▶ [Task directions]:
Repeat every record exactly as given.

▶ [Data supplied]:
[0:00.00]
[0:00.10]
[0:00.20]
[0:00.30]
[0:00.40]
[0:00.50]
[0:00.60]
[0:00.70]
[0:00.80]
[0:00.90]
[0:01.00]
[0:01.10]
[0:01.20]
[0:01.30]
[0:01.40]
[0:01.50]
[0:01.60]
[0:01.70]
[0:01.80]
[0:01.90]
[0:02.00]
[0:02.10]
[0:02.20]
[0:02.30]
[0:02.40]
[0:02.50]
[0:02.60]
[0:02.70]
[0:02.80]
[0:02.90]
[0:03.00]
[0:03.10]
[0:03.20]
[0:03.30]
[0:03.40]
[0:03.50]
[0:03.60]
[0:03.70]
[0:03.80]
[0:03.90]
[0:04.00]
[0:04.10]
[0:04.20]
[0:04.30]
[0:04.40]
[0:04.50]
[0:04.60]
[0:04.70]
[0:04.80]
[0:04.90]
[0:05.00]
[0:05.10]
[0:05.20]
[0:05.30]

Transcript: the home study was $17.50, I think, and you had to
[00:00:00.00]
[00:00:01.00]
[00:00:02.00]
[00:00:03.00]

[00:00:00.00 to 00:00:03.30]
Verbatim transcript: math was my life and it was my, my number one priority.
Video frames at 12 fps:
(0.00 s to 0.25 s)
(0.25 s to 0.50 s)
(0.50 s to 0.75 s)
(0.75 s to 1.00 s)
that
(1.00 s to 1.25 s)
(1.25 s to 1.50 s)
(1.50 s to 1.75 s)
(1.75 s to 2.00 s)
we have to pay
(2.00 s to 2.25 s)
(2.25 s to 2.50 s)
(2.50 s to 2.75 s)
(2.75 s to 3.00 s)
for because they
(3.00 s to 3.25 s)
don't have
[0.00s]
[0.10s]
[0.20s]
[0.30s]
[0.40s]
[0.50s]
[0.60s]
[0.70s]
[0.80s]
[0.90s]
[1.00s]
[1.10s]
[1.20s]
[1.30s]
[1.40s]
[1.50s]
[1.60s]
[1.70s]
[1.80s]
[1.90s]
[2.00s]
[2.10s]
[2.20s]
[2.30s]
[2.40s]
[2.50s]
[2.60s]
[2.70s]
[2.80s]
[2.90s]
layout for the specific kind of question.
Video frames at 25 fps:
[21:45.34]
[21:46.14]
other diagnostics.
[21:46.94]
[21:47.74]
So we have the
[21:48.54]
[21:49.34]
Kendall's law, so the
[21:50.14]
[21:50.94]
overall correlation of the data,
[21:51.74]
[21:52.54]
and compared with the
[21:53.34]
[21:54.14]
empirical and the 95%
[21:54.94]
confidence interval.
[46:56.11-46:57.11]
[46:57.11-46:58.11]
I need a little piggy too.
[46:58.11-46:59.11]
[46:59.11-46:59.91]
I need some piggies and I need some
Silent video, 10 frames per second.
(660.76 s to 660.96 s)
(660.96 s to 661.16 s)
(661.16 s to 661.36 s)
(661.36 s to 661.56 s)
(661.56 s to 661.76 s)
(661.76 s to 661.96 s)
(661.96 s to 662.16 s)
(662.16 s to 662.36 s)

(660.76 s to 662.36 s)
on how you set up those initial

▶ [Answer space]:
[0:00.00]
[0:00.10]
[0:00.20]
[0:00.30]
[0:00.40]
[0:00.50]
[0:00.60]
[0:00.70]
[0:00.80]
[0:00.90]
[0:01.00]
[0:01.10]
[0:01.20]
[0:01.30]
[0:01.40]
[0:01.50]
[0:01.60]
[0:01.70]
[0:01.80]
[0:01.90]
[0:02.00]
[0:02.10]
[0:02.20]
[0:02.30]
[0:02.40]
[0:02.50]
[0:02.60]
[0:02.70]
[0:02.80]
[0:02.90]
[0:03.00]
[0:03.10]
[0:03.20]
[0:03.30]
[0:03.40]
[0:03.50]
[0:03.60]
[0:03.70]
[0:03.80]
[0:03.90]
[0:04.00]
[0:04.10]
[0:04.20]
[0:04.30]
[0:04.40]
[0:04.50]
[0:04.60]
[0:04.70]
[0:04.80]
[0:04.90]
[0:05.00]
[0:05.10]
[0:05.20]
[0:05.30]

Transcript: the home study was $17.50, I think, and you had to
[00:00:00.00]
[00:00:01.00]
[00:00:02.00]
[00:00:03.00]

[00:00:00.00 to 00:00:03.30]
Verbatim transcript: math was my life and it was my, my number one priority.
Video frames at 12 fps:
(0.00 s to 0.25 s)
(0.25 s to 0.50 s)
(0.50 s to 0.75 s)
(0.75 s to 1.00 s)
that
(1.00 s to 1.25 s)
(1.25 s to 1.50 s)
(1.50 s to 1.75 s)
(1.75 s to 2.00 s)
we have to pay
(2.00 s to 2.25 s)
(2.25 s to 2.50 s)
(2.50 s to 2.75 s)
(2.75 s to 3.00 s)
for because they
(3.00 s to 3.25 s)
don't have
[0.00s]
[0.10s]
[0.20s]
[0.30s]
[0.40s]
[0.50s]
[0.60s]
[0.70s]
[0.80s]
[0.90s]
[1.00s]
[1.10s]
[1.20s]
[1.30s]
[1.40s]
[1.50s]
[1.60s]
[1.70s]
[1.80s]
[1.90s]
[2.00s]
[2.10s]
[2.20s]
[2.30s]
[2.40s]
[2.50s]
[2.60s]
[2.70s]
[2.80s]
[2.90s]
layout for the specific kind of question.
Video frames at 25 fps:
[21:45.34]
[21:46.14]
other diagnostics.
[21:46.94]
[21:47.74]
So we have the
[21:48.54]
[21:49.34]
Kendall's law, so the
[21:50.14]
[21:50.94]
overall correlation of the data,
[21:51.74]
[21:52.54]
and compared with the
[21:53.34]
[21:54.14]
empirical and the 95%
[21:54.94]
confidence interval.
[46:56.11-46:57.11]
[46:57.11-46:58.11]
I need a little piggy too.
[46:58.11-46:59.11]
[46:59.11-46:59.91]
I need some piggies and I need some
Silent video, 10 frames per second.
(660.76 s to 660.96 s)
(660.96 s to 661.16 s)
(661.16 s to 661.36 s)
(661.36 s to 661.56 s)
(661.56 s to 661.76 s)
(661.76 s to 661.96 s)
(661.96 s to 662.16 s)
(662.16 s to 662.36 s)

(660.76 s to 662.36 s)
on how you set up those initial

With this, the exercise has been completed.